* WHAT YOU NEED TO DO
Below are some records: retype them all exactly, but not the pictures.

PROVIDED RECORDS START

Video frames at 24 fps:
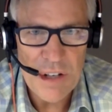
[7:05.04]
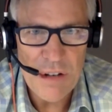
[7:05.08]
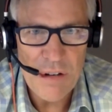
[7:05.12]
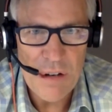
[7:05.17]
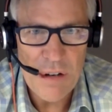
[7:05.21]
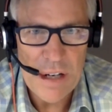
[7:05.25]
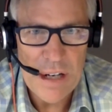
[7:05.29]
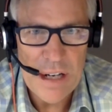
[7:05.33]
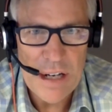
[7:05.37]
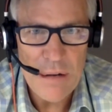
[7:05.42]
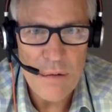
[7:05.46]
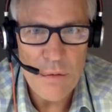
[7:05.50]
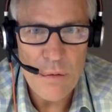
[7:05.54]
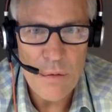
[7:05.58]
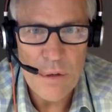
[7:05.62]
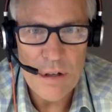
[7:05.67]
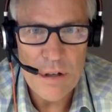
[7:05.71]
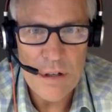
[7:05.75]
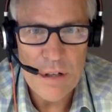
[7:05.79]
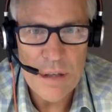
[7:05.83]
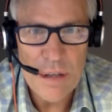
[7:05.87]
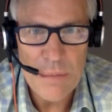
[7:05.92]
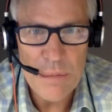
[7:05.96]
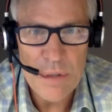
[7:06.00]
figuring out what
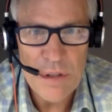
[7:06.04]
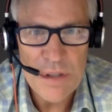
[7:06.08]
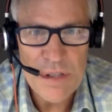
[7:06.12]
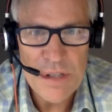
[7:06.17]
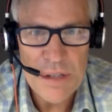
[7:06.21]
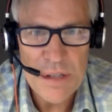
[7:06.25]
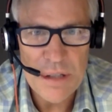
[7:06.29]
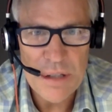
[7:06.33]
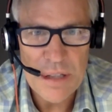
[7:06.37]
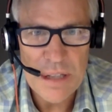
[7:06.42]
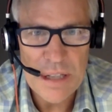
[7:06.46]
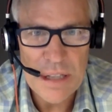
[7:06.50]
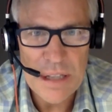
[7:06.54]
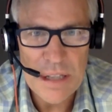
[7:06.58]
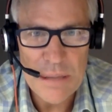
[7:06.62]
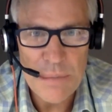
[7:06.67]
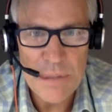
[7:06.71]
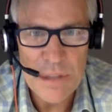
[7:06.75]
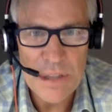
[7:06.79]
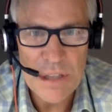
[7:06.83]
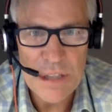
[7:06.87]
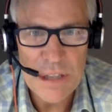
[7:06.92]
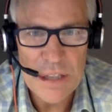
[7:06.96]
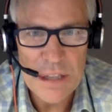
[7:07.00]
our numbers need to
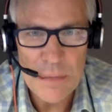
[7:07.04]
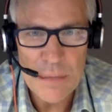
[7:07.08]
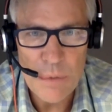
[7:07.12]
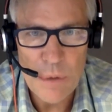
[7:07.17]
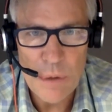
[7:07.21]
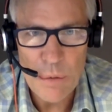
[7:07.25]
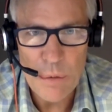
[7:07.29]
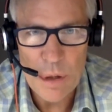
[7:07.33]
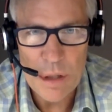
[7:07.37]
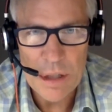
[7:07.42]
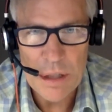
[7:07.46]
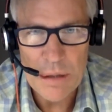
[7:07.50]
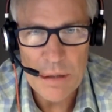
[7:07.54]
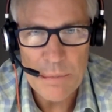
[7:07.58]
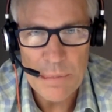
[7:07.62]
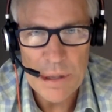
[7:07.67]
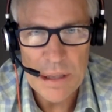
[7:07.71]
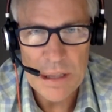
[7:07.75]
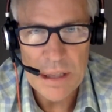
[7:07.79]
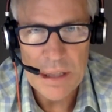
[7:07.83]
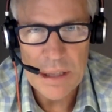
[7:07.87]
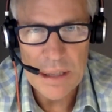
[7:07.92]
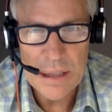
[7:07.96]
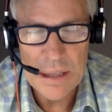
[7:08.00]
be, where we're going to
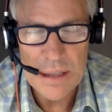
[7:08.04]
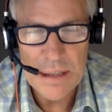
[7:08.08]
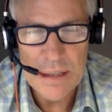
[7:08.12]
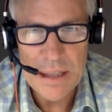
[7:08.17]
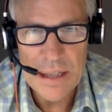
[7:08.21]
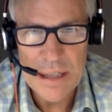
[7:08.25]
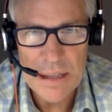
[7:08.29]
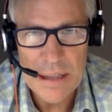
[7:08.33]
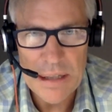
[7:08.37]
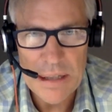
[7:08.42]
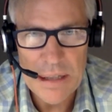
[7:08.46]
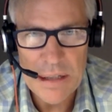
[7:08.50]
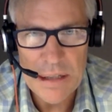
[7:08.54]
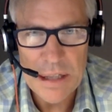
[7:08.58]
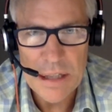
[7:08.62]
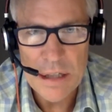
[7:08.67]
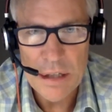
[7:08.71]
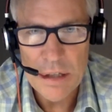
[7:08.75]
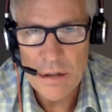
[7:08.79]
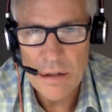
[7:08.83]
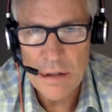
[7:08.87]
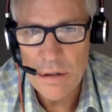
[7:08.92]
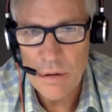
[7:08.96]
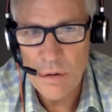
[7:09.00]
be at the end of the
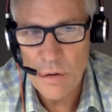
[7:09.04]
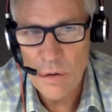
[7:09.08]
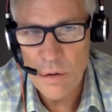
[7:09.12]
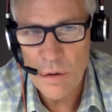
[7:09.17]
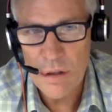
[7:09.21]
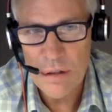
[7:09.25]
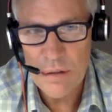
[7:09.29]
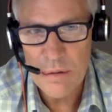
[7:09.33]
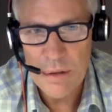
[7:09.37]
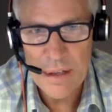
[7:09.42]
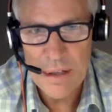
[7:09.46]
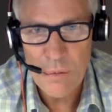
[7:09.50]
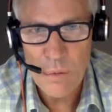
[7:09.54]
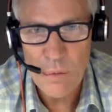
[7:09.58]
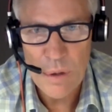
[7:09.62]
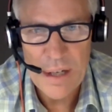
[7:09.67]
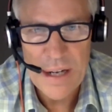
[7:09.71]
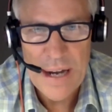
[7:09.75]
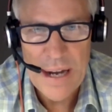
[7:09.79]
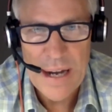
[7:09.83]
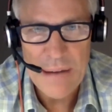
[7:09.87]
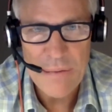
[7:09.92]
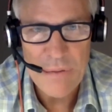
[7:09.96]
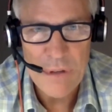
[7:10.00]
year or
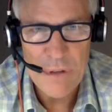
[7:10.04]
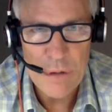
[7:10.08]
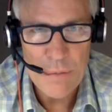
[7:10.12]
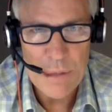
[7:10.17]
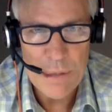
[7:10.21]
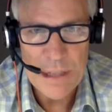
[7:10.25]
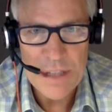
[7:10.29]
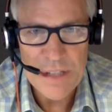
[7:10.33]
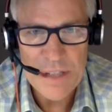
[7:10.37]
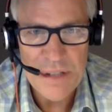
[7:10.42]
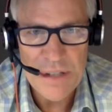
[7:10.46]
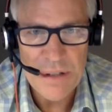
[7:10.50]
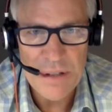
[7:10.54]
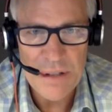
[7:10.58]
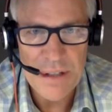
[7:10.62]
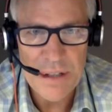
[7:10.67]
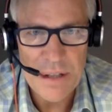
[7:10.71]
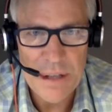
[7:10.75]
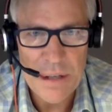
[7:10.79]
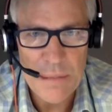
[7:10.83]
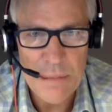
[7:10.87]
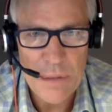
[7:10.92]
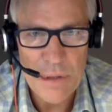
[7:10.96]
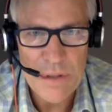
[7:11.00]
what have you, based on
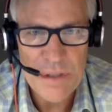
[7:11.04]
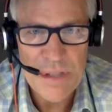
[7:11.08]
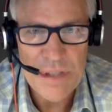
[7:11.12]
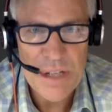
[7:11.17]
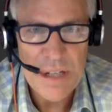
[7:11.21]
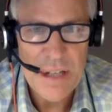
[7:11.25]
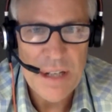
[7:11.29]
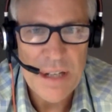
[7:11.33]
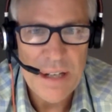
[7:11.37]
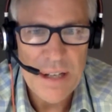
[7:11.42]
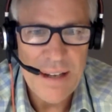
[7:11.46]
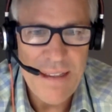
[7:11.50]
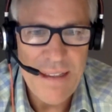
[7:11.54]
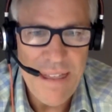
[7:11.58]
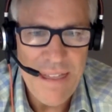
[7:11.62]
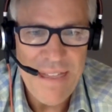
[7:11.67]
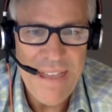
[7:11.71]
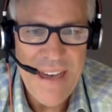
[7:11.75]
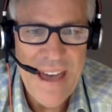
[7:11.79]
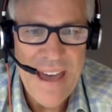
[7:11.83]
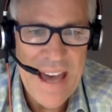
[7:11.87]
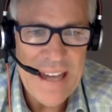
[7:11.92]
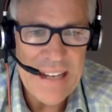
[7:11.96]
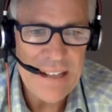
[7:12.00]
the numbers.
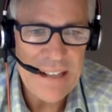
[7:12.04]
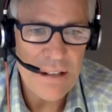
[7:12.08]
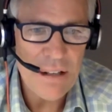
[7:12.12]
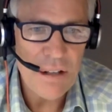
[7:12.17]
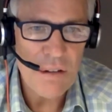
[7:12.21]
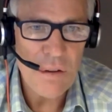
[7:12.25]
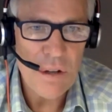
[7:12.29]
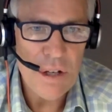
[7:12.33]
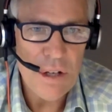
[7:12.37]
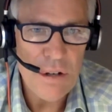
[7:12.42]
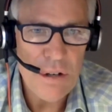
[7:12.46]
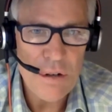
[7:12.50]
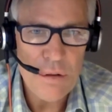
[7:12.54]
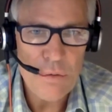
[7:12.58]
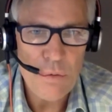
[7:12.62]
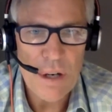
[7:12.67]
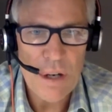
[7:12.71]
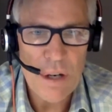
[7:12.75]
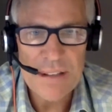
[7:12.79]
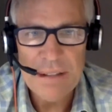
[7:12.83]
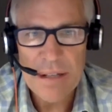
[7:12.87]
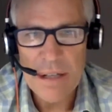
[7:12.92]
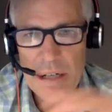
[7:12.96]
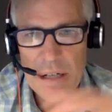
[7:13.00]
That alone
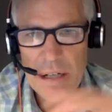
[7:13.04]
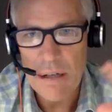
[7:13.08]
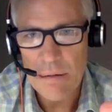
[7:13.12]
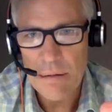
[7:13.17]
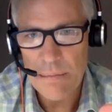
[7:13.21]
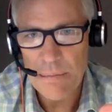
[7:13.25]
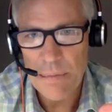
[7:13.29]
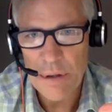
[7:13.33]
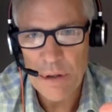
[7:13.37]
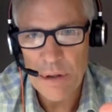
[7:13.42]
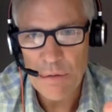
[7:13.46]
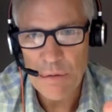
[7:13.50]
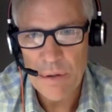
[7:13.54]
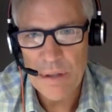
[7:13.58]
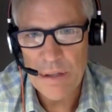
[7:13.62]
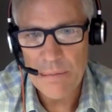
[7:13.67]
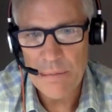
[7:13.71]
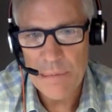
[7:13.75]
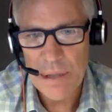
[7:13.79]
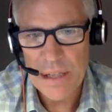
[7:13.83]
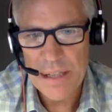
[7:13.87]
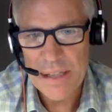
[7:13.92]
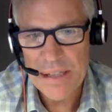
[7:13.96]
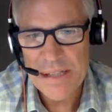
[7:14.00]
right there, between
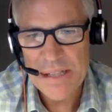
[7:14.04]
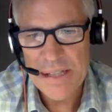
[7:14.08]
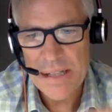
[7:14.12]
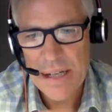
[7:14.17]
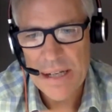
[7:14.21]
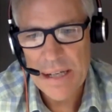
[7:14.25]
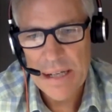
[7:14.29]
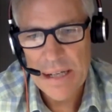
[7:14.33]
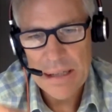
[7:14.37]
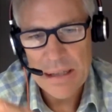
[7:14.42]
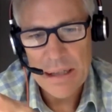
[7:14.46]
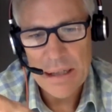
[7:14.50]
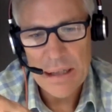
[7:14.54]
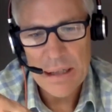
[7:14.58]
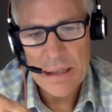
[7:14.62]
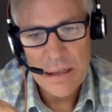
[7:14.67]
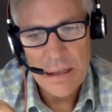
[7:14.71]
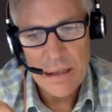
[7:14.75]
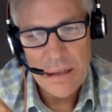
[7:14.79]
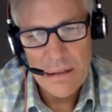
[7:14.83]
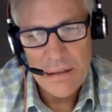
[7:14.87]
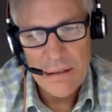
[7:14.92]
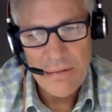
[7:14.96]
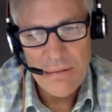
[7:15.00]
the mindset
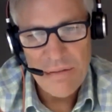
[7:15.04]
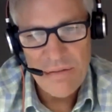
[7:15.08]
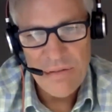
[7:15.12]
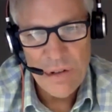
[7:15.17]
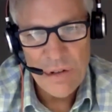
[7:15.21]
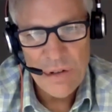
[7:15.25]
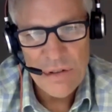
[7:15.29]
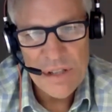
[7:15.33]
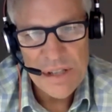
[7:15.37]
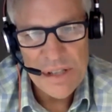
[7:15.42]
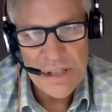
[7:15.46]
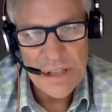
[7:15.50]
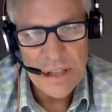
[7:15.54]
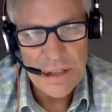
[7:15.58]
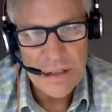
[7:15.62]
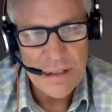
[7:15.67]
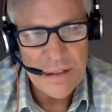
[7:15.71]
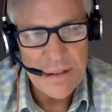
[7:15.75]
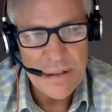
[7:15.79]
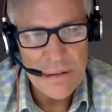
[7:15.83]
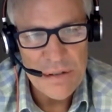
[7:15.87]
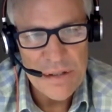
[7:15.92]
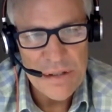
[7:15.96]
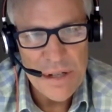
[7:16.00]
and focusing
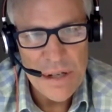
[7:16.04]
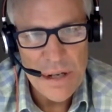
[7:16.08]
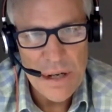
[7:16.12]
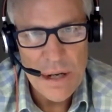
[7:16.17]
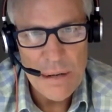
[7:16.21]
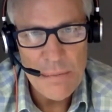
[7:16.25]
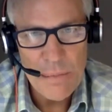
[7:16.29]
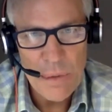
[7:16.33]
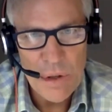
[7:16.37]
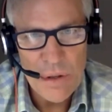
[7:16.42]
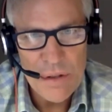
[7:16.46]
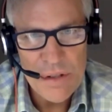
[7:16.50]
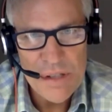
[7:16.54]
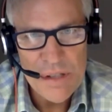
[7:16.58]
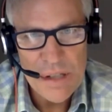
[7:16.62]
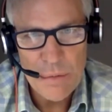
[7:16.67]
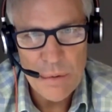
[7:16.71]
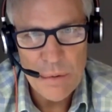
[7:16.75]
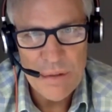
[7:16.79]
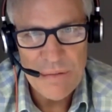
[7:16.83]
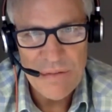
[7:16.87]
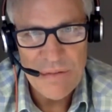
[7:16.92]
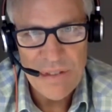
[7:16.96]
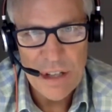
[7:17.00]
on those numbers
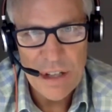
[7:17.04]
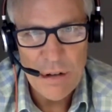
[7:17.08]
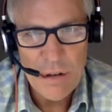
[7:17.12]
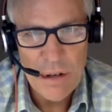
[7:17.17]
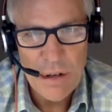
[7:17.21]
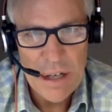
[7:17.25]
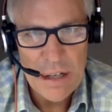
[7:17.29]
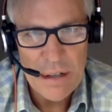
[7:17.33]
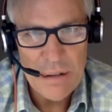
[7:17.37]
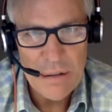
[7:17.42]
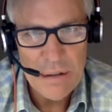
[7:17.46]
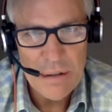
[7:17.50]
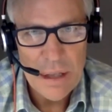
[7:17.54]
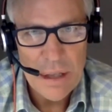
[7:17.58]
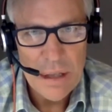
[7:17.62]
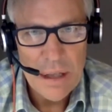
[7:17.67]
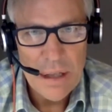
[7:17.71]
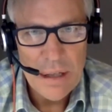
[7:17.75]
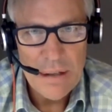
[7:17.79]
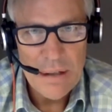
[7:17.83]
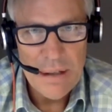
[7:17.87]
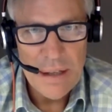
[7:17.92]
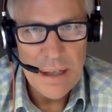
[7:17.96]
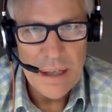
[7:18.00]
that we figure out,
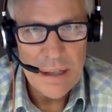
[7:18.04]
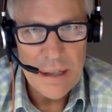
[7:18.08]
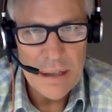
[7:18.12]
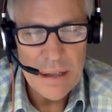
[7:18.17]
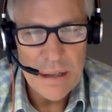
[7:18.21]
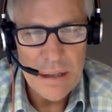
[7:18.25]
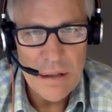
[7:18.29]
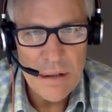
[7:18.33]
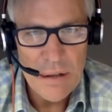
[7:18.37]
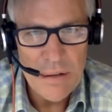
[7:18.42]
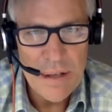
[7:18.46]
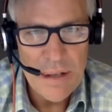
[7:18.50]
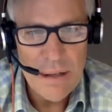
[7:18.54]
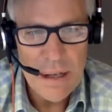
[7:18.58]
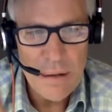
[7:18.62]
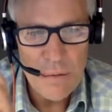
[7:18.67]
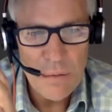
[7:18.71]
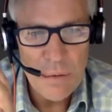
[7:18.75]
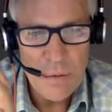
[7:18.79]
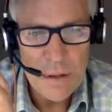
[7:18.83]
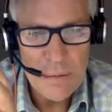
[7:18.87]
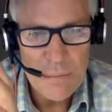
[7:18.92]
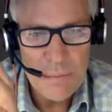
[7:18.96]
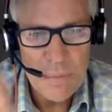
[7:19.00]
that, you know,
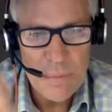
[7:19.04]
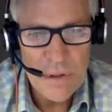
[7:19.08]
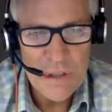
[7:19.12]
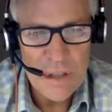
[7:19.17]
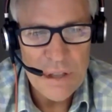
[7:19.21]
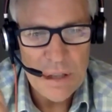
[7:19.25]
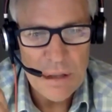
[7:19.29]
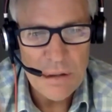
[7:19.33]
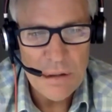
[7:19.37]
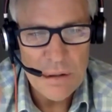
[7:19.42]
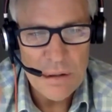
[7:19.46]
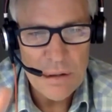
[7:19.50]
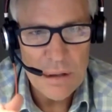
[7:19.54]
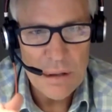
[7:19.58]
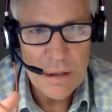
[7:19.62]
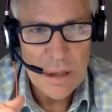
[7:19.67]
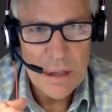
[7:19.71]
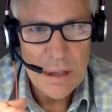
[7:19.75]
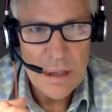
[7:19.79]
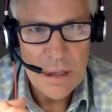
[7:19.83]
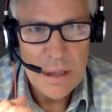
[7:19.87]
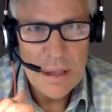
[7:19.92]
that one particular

PROVIDED RECORDS END

* RESULT OF THIS EXERCISE
Video frames at 24 fps:
[7:05.04]
[7:05.08]
[7:05.12]
[7:05.17]
[7:05.21]
[7:05.25]
[7:05.29]
[7:05.33]
[7:05.37]
[7:05.42]
[7:05.46]
[7:05.50]
[7:05.54]
[7:05.58]
[7:05.62]
[7:05.67]
[7:05.71]
[7:05.75]
[7:05.79]
[7:05.83]
[7:05.87]
[7:05.92]
[7:05.96]
[7:06.00]
figuring out what
[7:06.04]
[7:06.08]
[7:06.12]
[7:06.17]
[7:06.21]
[7:06.25]
[7:06.29]
[7:06.33]
[7:06.37]
[7:06.42]
[7:06.46]
[7:06.50]
[7:06.54]
[7:06.58]
[7:06.62]
[7:06.67]
[7:06.71]
[7:06.75]
[7:06.79]
[7:06.83]
[7:06.87]
[7:06.92]
[7:06.96]
[7:07.00]
our numbers need to
[7:07.04]
[7:07.08]
[7:07.12]
[7:07.17]
[7:07.21]
[7:07.25]
[7:07.29]
[7:07.33]
[7:07.37]
[7:07.42]
[7:07.46]
[7:07.50]
[7:07.54]
[7:07.58]
[7:07.62]
[7:07.67]
[7:07.71]
[7:07.75]
[7:07.79]
[7:07.83]
[7:07.87]
[7:07.92]
[7:07.96]
[7:08.00]
be, where we're going to
[7:08.04]
[7:08.08]
[7:08.12]
[7:08.17]
[7:08.21]
[7:08.25]
[7:08.29]
[7:08.33]
[7:08.37]
[7:08.42]
[7:08.46]
[7:08.50]
[7:08.54]
[7:08.58]
[7:08.62]
[7:08.67]
[7:08.71]
[7:08.75]
[7:08.79]
[7:08.83]
[7:08.87]
[7:08.92]
[7:08.96]
[7:09.00]
be at the end of the
[7:09.04]
[7:09.08]
[7:09.12]
[7:09.17]
[7:09.21]
[7:09.25]
[7:09.29]
[7:09.33]
[7:09.37]
[7:09.42]
[7:09.46]
[7:09.50]
[7:09.54]
[7:09.58]
[7:09.62]
[7:09.67]
[7:09.71]
[7:09.75]
[7:09.79]
[7:09.83]
[7:09.87]
[7:09.92]
[7:09.96]
[7:10.00]
year or
[7:10.04]
[7:10.08]
[7:10.12]
[7:10.17]
[7:10.21]
[7:10.25]
[7:10.29]
[7:10.33]
[7:10.37]
[7:10.42]
[7:10.46]
[7:10.50]
[7:10.54]
[7:10.58]
[7:10.62]
[7:10.67]
[7:10.71]
[7:10.75]
[7:10.79]
[7:10.83]
[7:10.87]
[7:10.92]
[7:10.96]
[7:11.00]
what have you, based on
[7:11.04]
[7:11.08]
[7:11.12]
[7:11.17]
[7:11.21]
[7:11.25]
[7:11.29]
[7:11.33]
[7:11.37]
[7:11.42]
[7:11.46]
[7:11.50]
[7:11.54]
[7:11.58]
[7:11.62]
[7:11.67]
[7:11.71]
[7:11.75]
[7:11.79]
[7:11.83]
[7:11.87]
[7:11.92]
[7:11.96]
[7:12.00]
the numbers.
[7:12.04]
[7:12.08]
[7:12.12]
[7:12.17]
[7:12.21]
[7:12.25]
[7:12.29]
[7:12.33]
[7:12.37]
[7:12.42]
[7:12.46]
[7:12.50]
[7:12.54]
[7:12.58]
[7:12.62]
[7:12.67]
[7:12.71]
[7:12.75]
[7:12.79]
[7:12.83]
[7:12.87]
[7:12.92]
[7:12.96]
[7:13.00]
That alone
[7:13.04]
[7:13.08]
[7:13.12]
[7:13.17]
[7:13.21]
[7:13.25]
[7:13.29]
[7:13.33]
[7:13.37]
[7:13.42]
[7:13.46]
[7:13.50]
[7:13.54]
[7:13.58]
[7:13.62]
[7:13.67]
[7:13.71]
[7:13.75]
[7:13.79]
[7:13.83]
[7:13.87]
[7:13.92]
[7:13.96]
[7:14.00]
right there, between
[7:14.04]
[7:14.08]
[7:14.12]
[7:14.17]
[7:14.21]
[7:14.25]
[7:14.29]
[7:14.33]
[7:14.37]
[7:14.42]
[7:14.46]
[7:14.50]
[7:14.54]
[7:14.58]
[7:14.62]
[7:14.67]
[7:14.71]
[7:14.75]
[7:14.79]
[7:14.83]
[7:14.87]
[7:14.92]
[7:14.96]
[7:15.00]
the mindset
[7:15.04]
[7:15.08]
[7:15.12]
[7:15.17]
[7:15.21]
[7:15.25]
[7:15.29]
[7:15.33]
[7:15.37]
[7:15.42]
[7:15.46]
[7:15.50]
[7:15.54]
[7:15.58]
[7:15.62]
[7:15.67]
[7:15.71]
[7:15.75]
[7:15.79]
[7:15.83]
[7:15.87]
[7:15.92]
[7:15.96]
[7:16.00]
and focusing
[7:16.04]
[7:16.08]
[7:16.12]
[7:16.17]
[7:16.21]
[7:16.25]
[7:16.29]
[7:16.33]
[7:16.37]
[7:16.42]
[7:16.46]
[7:16.50]
[7:16.54]
[7:16.58]
[7:16.62]
[7:16.67]
[7:16.71]
[7:16.75]
[7:16.79]
[7:16.83]
[7:16.87]
[7:16.92]
[7:16.96]
[7:17.00]
on those numbers
[7:17.04]
[7:17.08]
[7:17.12]
[7:17.17]
[7:17.21]
[7:17.25]
[7:17.29]
[7:17.33]
[7:17.37]
[7:17.42]
[7:17.46]
[7:17.50]
[7:17.54]
[7:17.58]
[7:17.62]
[7:17.67]
[7:17.71]
[7:17.75]
[7:17.79]
[7:17.83]
[7:17.87]
[7:17.92]
[7:17.96]
[7:18.00]
that we figure out,
[7:18.04]
[7:18.08]
[7:18.12]
[7:18.17]
[7:18.21]
[7:18.25]
[7:18.29]
[7:18.33]
[7:18.37]
[7:18.42]
[7:18.46]
[7:18.50]
[7:18.54]
[7:18.58]
[7:18.62]
[7:18.67]
[7:18.71]
[7:18.75]
[7:18.79]
[7:18.83]
[7:18.87]
[7:18.92]
[7:18.96]
[7:19.00]
that, you know,
[7:19.04]
[7:19.08]
[7:19.12]
[7:19.17]
[7:19.21]
[7:19.25]
[7:19.29]
[7:19.33]
[7:19.37]
[7:19.42]
[7:19.46]
[7:19.50]
[7:19.54]
[7:19.58]
[7:19.62]
[7:19.67]
[7:19.71]
[7:19.75]
[7:19.79]
[7:19.83]
[7:19.87]
[7:19.92]
that one particular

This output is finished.